## What to work on
Only the text of the entries below should be returned, exactly as given, without pictures.

(Saved data entries)
━━━━━━━━━━━━━━━━━━━━
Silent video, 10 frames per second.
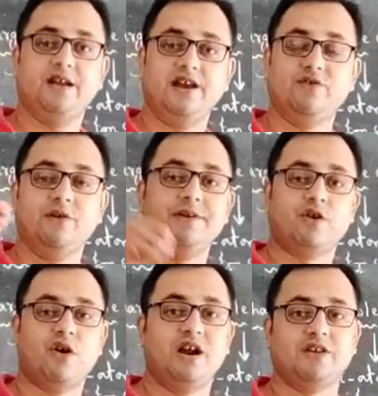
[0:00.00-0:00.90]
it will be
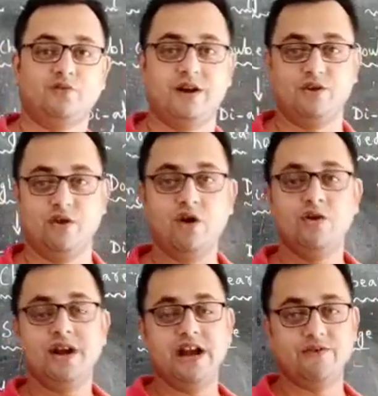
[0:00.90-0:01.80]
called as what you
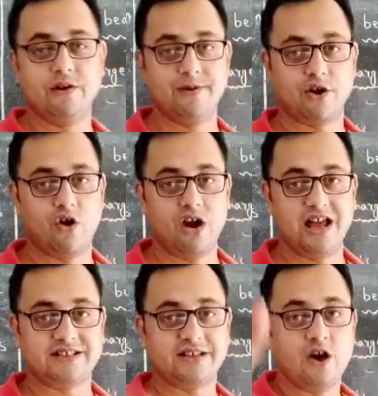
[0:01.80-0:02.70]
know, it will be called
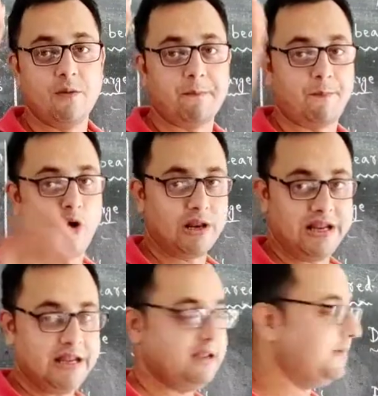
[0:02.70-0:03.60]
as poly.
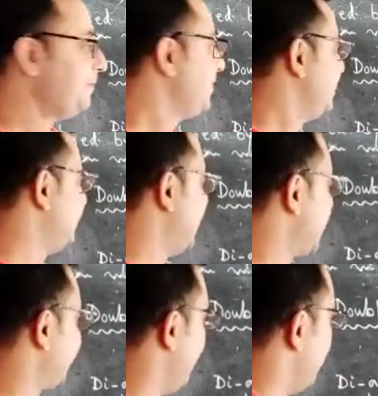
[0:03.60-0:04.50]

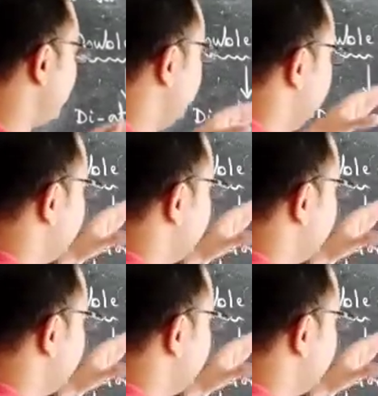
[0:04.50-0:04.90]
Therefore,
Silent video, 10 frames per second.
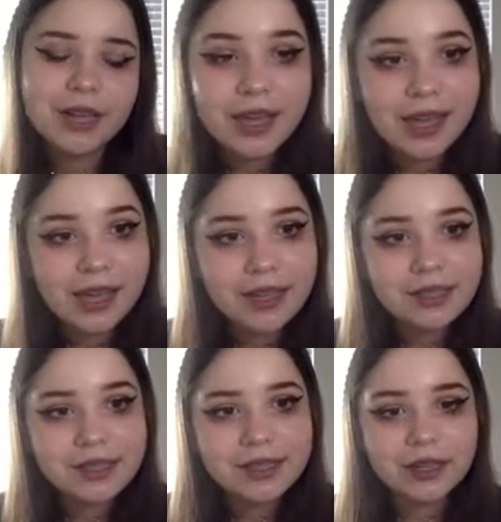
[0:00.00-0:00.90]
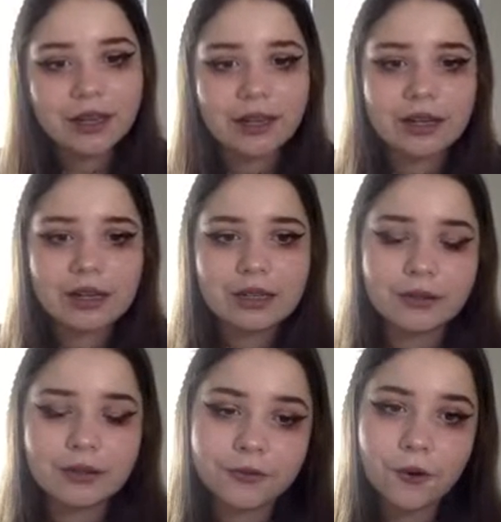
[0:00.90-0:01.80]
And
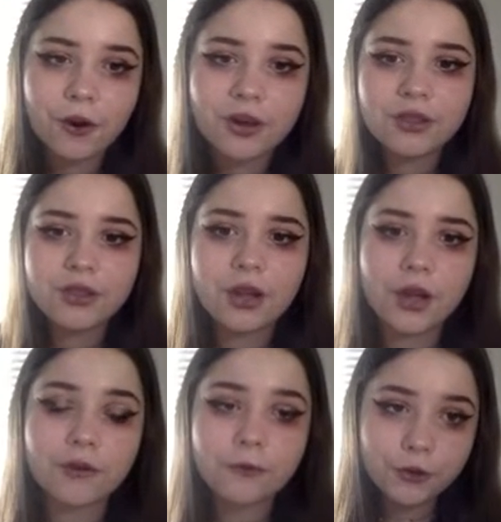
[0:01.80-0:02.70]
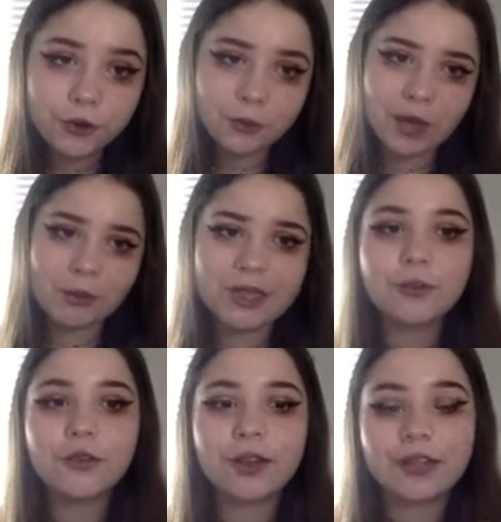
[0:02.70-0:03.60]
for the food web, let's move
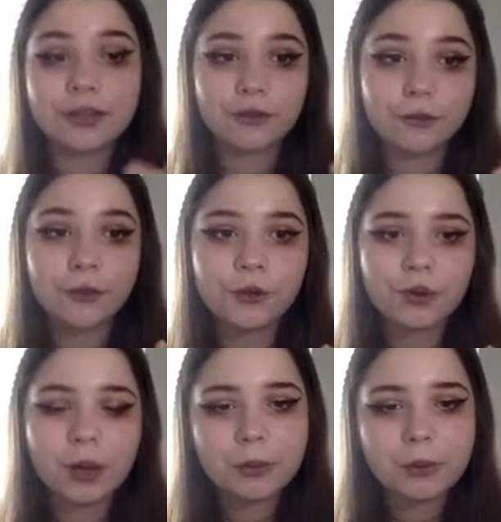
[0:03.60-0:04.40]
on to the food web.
━━━━━━━━━━━━━━━━━━━━
## Expected output
Silent video, 10 frames per second.
[0:00.00-0:00.90]
it will be
[0:00.90-0:01.80]
called as what you
[0:01.80-0:02.70]
know, it will be called
[0:02.70-0:03.60]
as poly.
[0:03.60-0:04.50]

[0:04.50-0:04.90]
Therefore,
Silent video, 10 frames per second.
[0:00.00-0:00.90]
[0:00.90-0:01.80]
And
[0:01.80-0:02.70]
[0:02.70-0:03.60]
for the food web, let's move
[0:03.60-0:04.40]
on to the food web.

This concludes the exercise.